A voz e a eletricidade
Por Bráulio Tavares Em: 17/04/2013, às 19H12
[Bráulio Tavares]
A literatura e a poesia sempre dependeram da voz, com exceção dos breves 500 anos após a invenção da imprensa. Antes da imprensa, quando os livros eram escritos à mão, palavra falada e palavra escrita pelo menos lutavam pau-a-pau pelo poder. Na Antiguidade e na Idade Média livros eram coisas muito caras. Somente quem tinha uma certa grana podia comprar a cópia de um livro para tê-lo em casa, ou podia pagar um escriba para copiá-lo. Poemas e textos circulavam, sob forma escrita, mas sua circulação oral era certamente grande.
A invenção da imprensa abarrotou o mundo de livros de papel, mesmo que em seus primeiros anos os livros impressos também fossem um luxo de quem podia pagar. Mas não importa; a palavra escrita tornou-se sinônimo de cultura. E ainda hoje vivemos isto. Se alguém tem uma sala cheia de livros, achamos que é um intelectual, mesmo que ao falar ele revele ser uma besta quadrada. E se alguém nos diz que não sabe ler nem escrever, pensamos de imediato que é um sujeito burro, quando às vezes é mais inteligente e bem informado do que nós (e sabe mais poemas de cor).
Quem resgatou a Poesia da Voz foi a eletricidade, a partir do século 20, com três invenções decisivas: o rádio, o disco e a televisão. Com a ajuda desses meios a palavra falada ultrapassou a palavra escrita em importância, inclusive pelo fato de que isso coincidiu com a explosão das populações. Em muitos países, como no Brasil, milhões de pessoas passaram a ter acesso a esses três canais de comunicação sem nunca terem lido um livro. Do ponto de vista poético, o século 20 foi o Século da Canção. Nunca essa forma de arte foi tão cultivada, tão disseminada e teve um papel tão grande (maior que o romance, o conto, o poema escrito, etc.) na formação das pessoas, no seu lazer, na sua convivência, no seu entendimento do mundo.

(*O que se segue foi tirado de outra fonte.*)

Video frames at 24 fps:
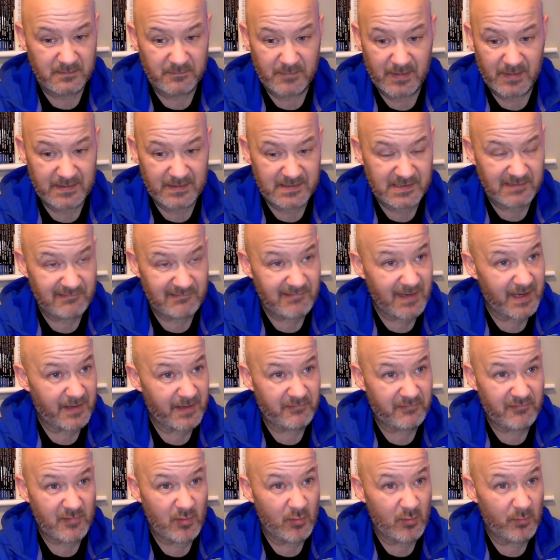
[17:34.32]
It's a great
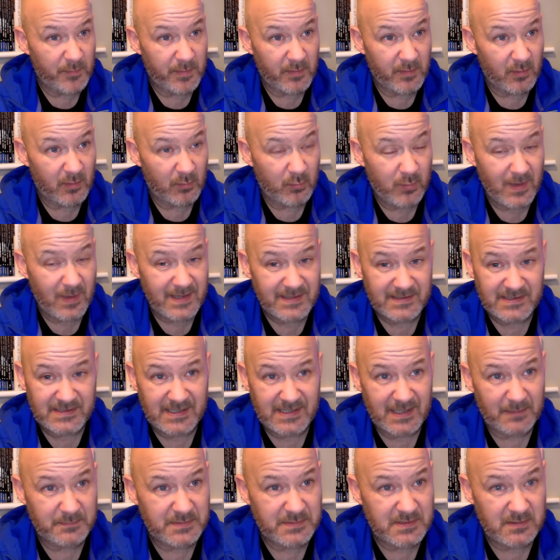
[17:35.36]
through ball. Wednesday
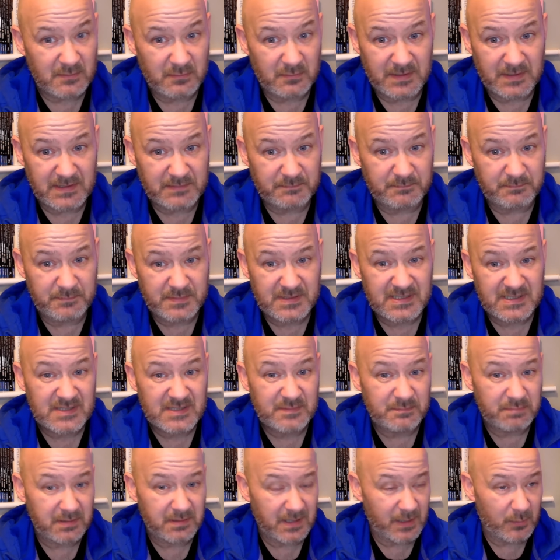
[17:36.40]
absolutely
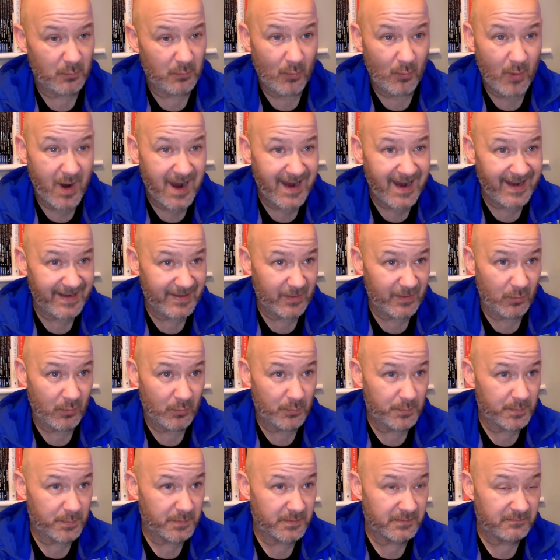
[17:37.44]
split wide
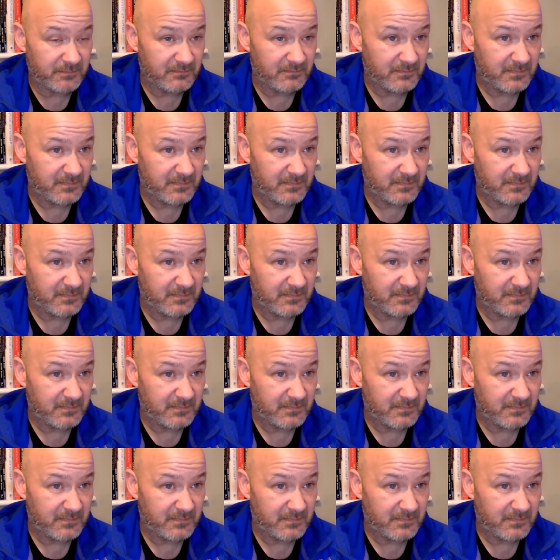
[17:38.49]
open.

O que ocorre agora com a Cultura Digital Eletrônica é uma mistura desses acontecimentos cruciais, a popularização da palavra escrita pela imprensa e a massificação da palavra falada pelos meios elétricos. Na Cultura Digital, a palavra escrita se multiplica de forma incontrolável, e o mais interessante é que agora uma só tecnologia está beneficiando ambas, a escrita e a falada. A Voz não lucrou nada com a imprensa, a Palavra Escrita lucrou pouco com rádio, etc.; mas as tecnologias digitais, com essa espantosa flexibilidade que têm, são capazes de beneficiar igualmente a Palavra Falada e a Palavra Escrita. (Para não falar na Imagem!) Não é o Fim do Mundo nem é a aurora de uma Idade de Ouro, mas é um momento raro de redefinição dos alicerces da comunicação. Temos sorte de viver um momento tão cheio de novidades.